VANCOUVER – Aditya Birla and Lenzing have been ranked as the world’s top two viscose suppliers on issues such as conservation, transparency, and new production techniques. The rankings were created by environmental non-profit, NGO Canopy, which claims 52 per cent of the global viscose supply has been deemed ‘green shirts’ in its 2020 Hot Button report. A ‘green shirt’ rating indicates that a producer has been audited and assessed as being at low risk, or has taken action to eliminate known risk of sourcing rayon and viscose from Ancient and Endangered Forests.
The report also shows more than half of the global viscose supply has attained that milestone and more than 90 per cent of the entire viscose supply chain now has a publicly available CanopyStyle policy in place.

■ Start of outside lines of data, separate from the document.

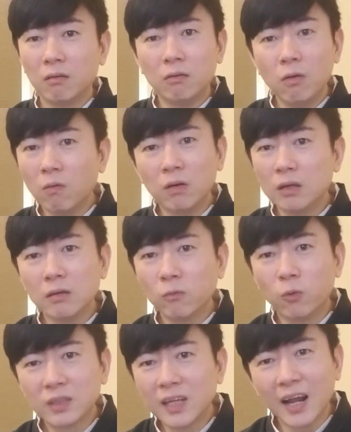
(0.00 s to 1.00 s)
No, it
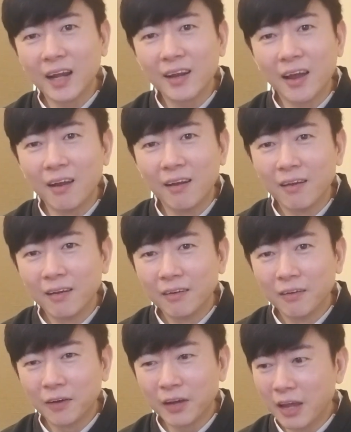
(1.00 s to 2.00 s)
wasn't like that.
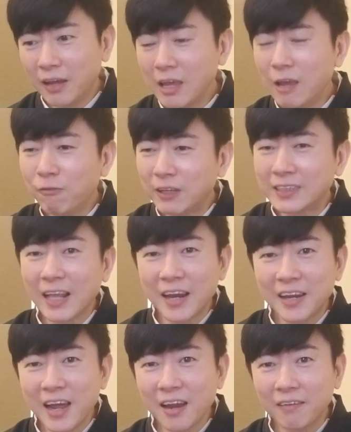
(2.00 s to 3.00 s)
Okay, if it's like
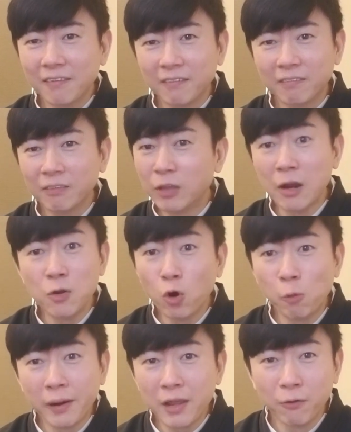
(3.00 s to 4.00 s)
that, then
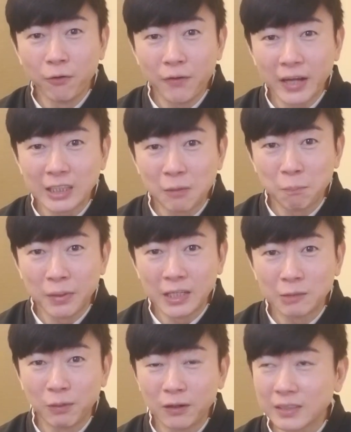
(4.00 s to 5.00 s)
nobody would rest in
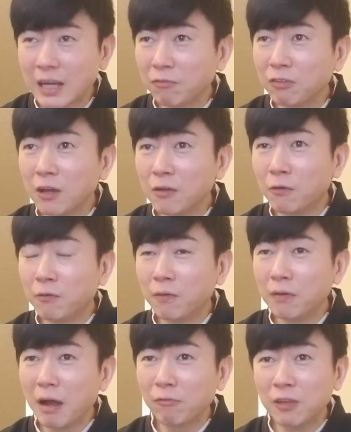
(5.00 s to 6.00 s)
peace, because after
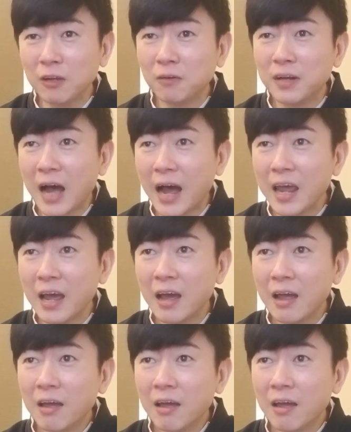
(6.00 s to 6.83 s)
you die,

Canopy says that while eliminating Ancient and Endangered Forests from the man-made cellulosic fibre (MMCF) supply is a crucial first step, it is actually the “minimum bar of brands and producers’ CanopyStyle commitments.”

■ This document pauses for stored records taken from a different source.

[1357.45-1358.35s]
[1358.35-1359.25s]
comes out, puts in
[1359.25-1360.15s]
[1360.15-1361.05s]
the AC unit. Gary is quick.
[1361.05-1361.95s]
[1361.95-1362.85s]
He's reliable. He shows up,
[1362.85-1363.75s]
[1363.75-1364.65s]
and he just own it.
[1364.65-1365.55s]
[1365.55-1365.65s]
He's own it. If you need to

Canopy’s partners have also committed to investigating, trialling, and scaling up potentially game-changing new viscose solutions. These include using recycled, post-consumer textiles, agricultural residues and/or microbial cellulose to make the pulp that forms the basis of MMCF fabrics like rayon and viscose.
A third component of the ranking criteria is the translation of supply chain shifts into lasting conservation in critical forests around the globe. This year’s Hot Button documents progress by many producers in all three of these key impact/performance areas.

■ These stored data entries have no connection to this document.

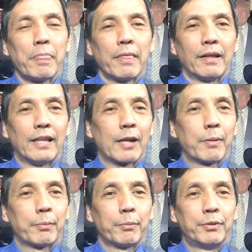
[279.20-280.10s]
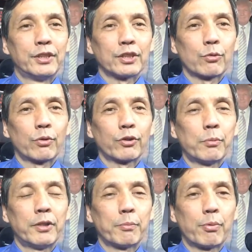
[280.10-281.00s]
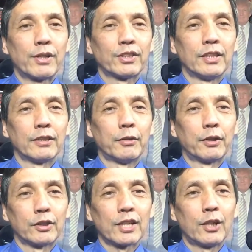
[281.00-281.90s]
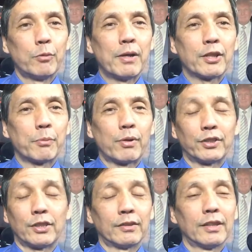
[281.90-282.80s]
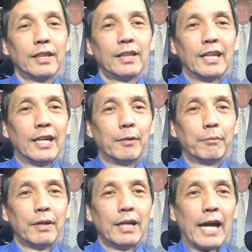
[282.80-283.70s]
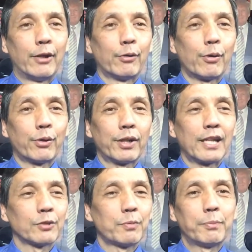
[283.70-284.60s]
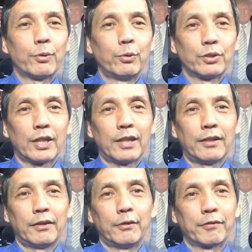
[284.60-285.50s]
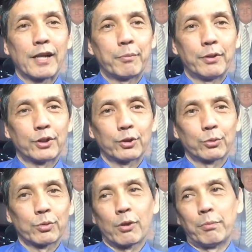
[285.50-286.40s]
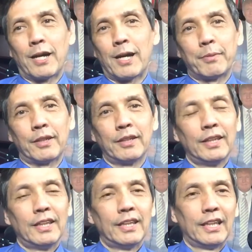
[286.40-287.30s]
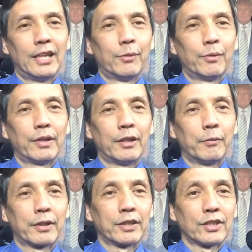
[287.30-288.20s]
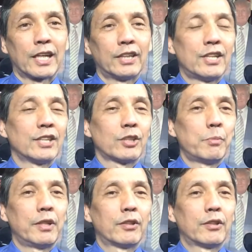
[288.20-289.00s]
A lot of people would be just thrilled to meet the president. You can say you met the president. I don't hold it against people who say, I've got pictures with Obama, because they got a chance to meet,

“It’s incredible to see how quickly the majority of viscose production has moved, and now we need the rest of the industry to keep pace,” said Nicole Rycroft, Canopy’s executive director. “In addition to many of the leaders reducing risk, we’re buoyed by the substantive advancements of Next Generation Solutions, as well as conservation gains in key landscapes. This year’s Hot Button Ranking is good news for all sustainability conscious brands, as well as for the world’s forests and climate.”